Supplied records:
<<<<

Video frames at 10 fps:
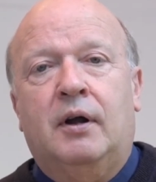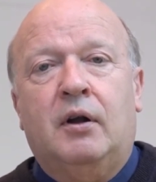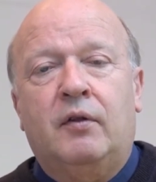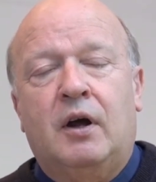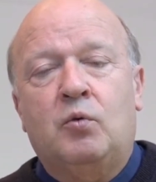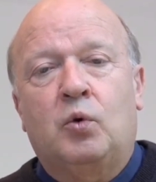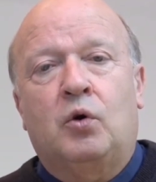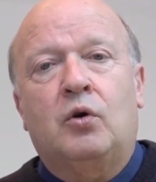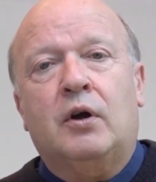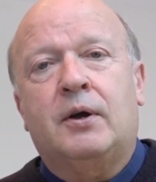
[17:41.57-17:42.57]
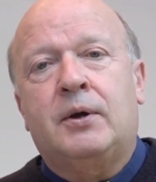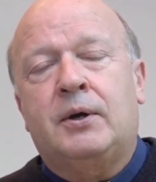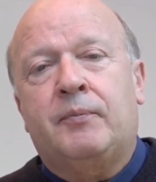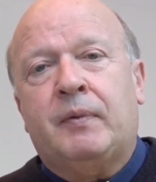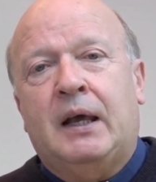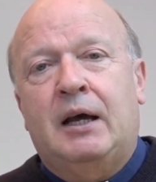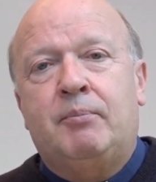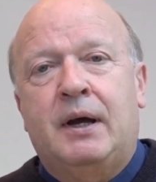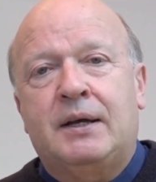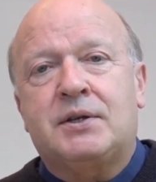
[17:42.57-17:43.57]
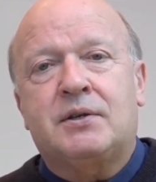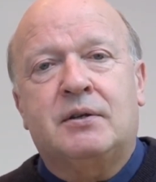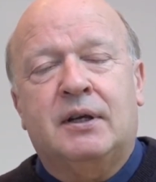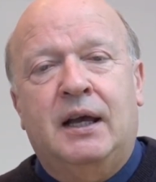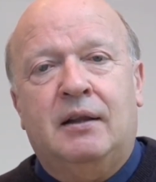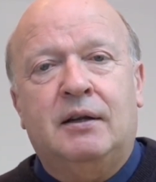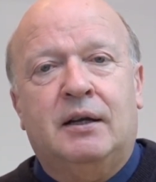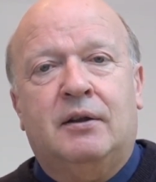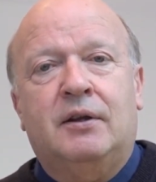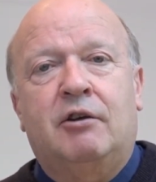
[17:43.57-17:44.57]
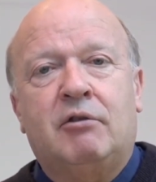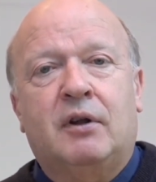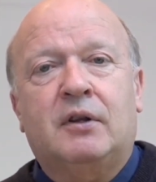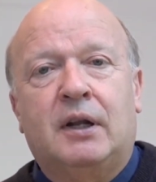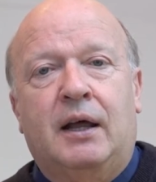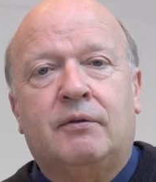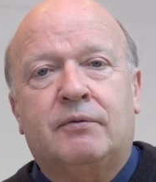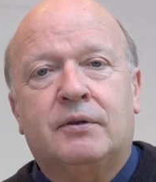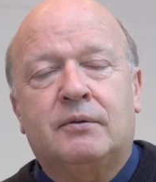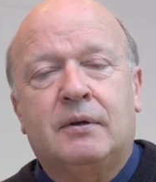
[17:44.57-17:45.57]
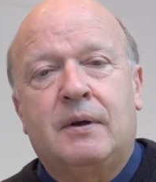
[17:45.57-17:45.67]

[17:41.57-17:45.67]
And on that walk, I pass the Catholic Cathedral on the left,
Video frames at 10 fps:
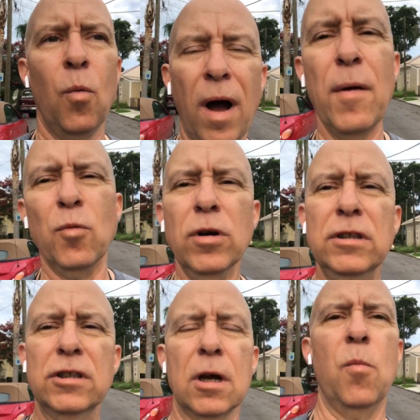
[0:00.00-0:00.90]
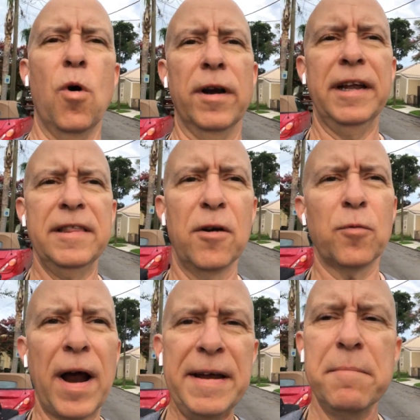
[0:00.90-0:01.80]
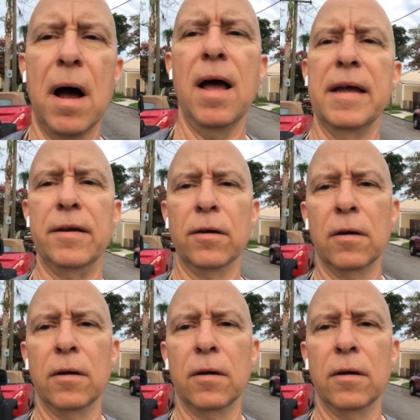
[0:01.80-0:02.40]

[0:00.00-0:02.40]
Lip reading: Why would someone in their right mind,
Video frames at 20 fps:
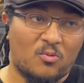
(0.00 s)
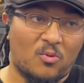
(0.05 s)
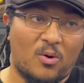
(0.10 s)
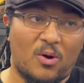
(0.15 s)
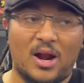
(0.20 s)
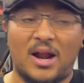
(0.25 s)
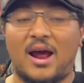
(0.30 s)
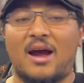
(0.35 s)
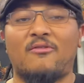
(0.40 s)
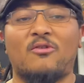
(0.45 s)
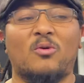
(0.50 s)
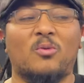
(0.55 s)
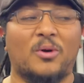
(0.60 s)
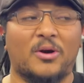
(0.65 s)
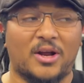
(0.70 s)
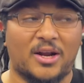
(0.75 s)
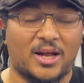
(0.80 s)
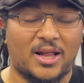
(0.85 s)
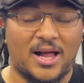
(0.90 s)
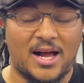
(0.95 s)
we're
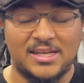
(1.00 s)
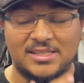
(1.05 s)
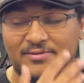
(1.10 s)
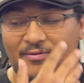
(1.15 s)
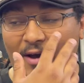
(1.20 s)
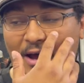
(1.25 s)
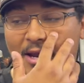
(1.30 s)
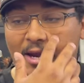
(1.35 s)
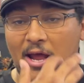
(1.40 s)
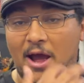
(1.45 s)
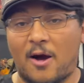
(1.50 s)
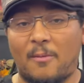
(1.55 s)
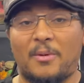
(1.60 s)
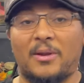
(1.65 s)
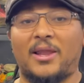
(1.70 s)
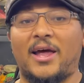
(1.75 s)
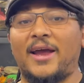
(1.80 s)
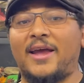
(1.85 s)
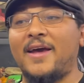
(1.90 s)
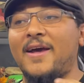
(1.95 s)
gonna classify it now, but
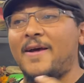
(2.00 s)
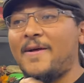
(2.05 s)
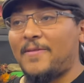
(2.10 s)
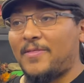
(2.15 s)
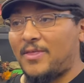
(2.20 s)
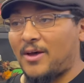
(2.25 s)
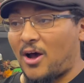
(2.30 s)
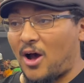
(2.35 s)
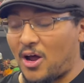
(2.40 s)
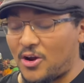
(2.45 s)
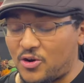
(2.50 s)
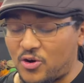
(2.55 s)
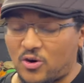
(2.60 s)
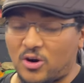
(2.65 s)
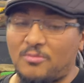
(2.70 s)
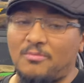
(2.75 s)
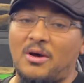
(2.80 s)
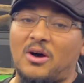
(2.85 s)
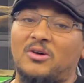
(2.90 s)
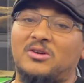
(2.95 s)
like the
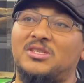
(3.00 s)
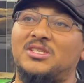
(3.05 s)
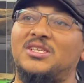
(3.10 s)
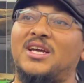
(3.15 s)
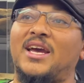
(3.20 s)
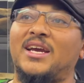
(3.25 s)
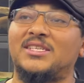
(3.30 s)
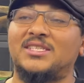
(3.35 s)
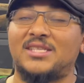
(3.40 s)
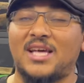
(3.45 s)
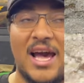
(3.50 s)
Honduran milk snakes, the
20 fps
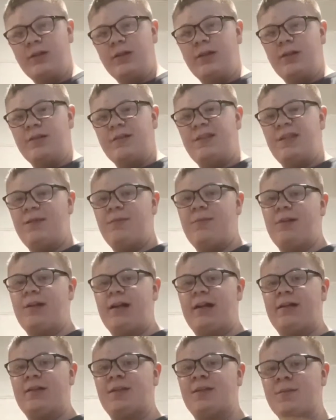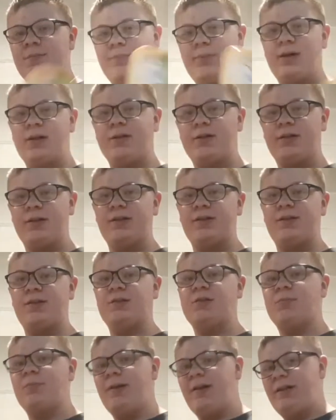seeing as butter is
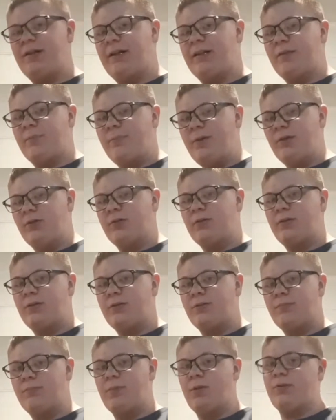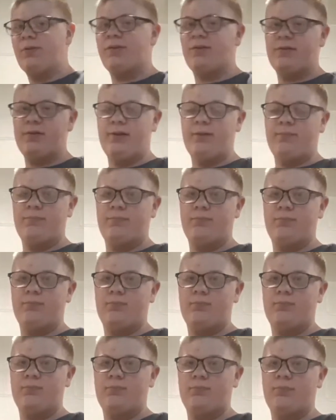still made out of milk, mostly.
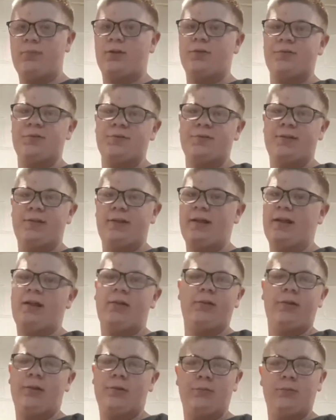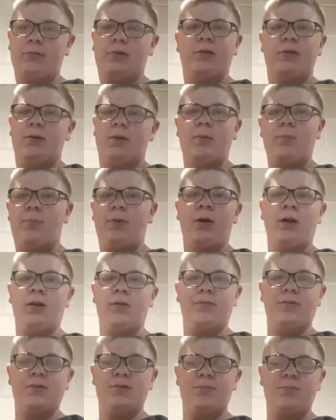Partially, I don't know. Part
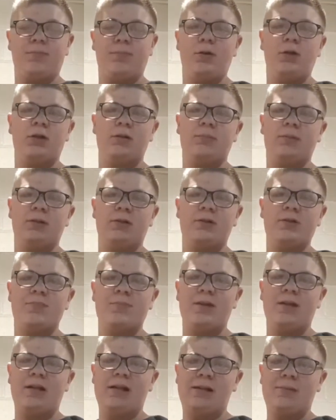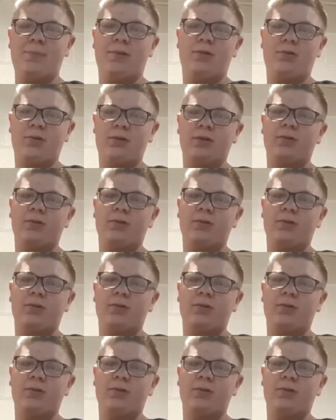of it, butter is made out of milk.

>>>>

What you should do: Excluding the pictures, transcribe all of the entries exactly.

Task result:
Video frames at 10 fps:
[17:41.57-17:42.57]
[17:42.57-17:43.57]
[17:43.57-17:44.57]
[17:44.57-17:45.57]
[17:45.57-17:45.67]

[17:41.57-17:45.67]
And on that walk, I pass the Catholic Cathedral on the left,
Video frames at 10 fps:
[0:00.00-0:00.90]
[0:00.90-0:01.80]
[0:01.80-0:02.40]

[0:00.00-0:02.40]
Lip reading: Why would someone in their right mind,
Video frames at 20 fps:
(0.00 s)
(0.05 s)
(0.10 s)
(0.15 s)
(0.20 s)
(0.25 s)
(0.30 s)
(0.35 s)
(0.40 s)
(0.45 s)
(0.50 s)
(0.55 s)
(0.60 s)
(0.65 s)
(0.70 s)
(0.75 s)
(0.80 s)
(0.85 s)
(0.90 s)
(0.95 s)
we're
(1.00 s)
(1.05 s)
(1.10 s)
(1.15 s)
(1.20 s)
(1.25 s)
(1.30 s)
(1.35 s)
(1.40 s)
(1.45 s)
(1.50 s)
(1.55 s)
(1.60 s)
(1.65 s)
(1.70 s)
(1.75 s)
(1.80 s)
(1.85 s)
(1.90 s)
(1.95 s)
gonna classify it now, but
(2.00 s)
(2.05 s)
(2.10 s)
(2.15 s)
(2.20 s)
(2.25 s)
(2.30 s)
(2.35 s)
(2.40 s)
(2.45 s)
(2.50 s)
(2.55 s)
(2.60 s)
(2.65 s)
(2.70 s)
(2.75 s)
(2.80 s)
(2.85 s)
(2.90 s)
(2.95 s)
like the
(3.00 s)
(3.05 s)
(3.10 s)
(3.15 s)
(3.20 s)
(3.25 s)
(3.30 s)
(3.35 s)
(3.40 s)
(3.45 s)
(3.50 s)
Honduran milk snakes, the
20 fps
seeing as butter is
still made out of milk, mostly.
Partially, I don't know. Part
of it, butter is made out of milk.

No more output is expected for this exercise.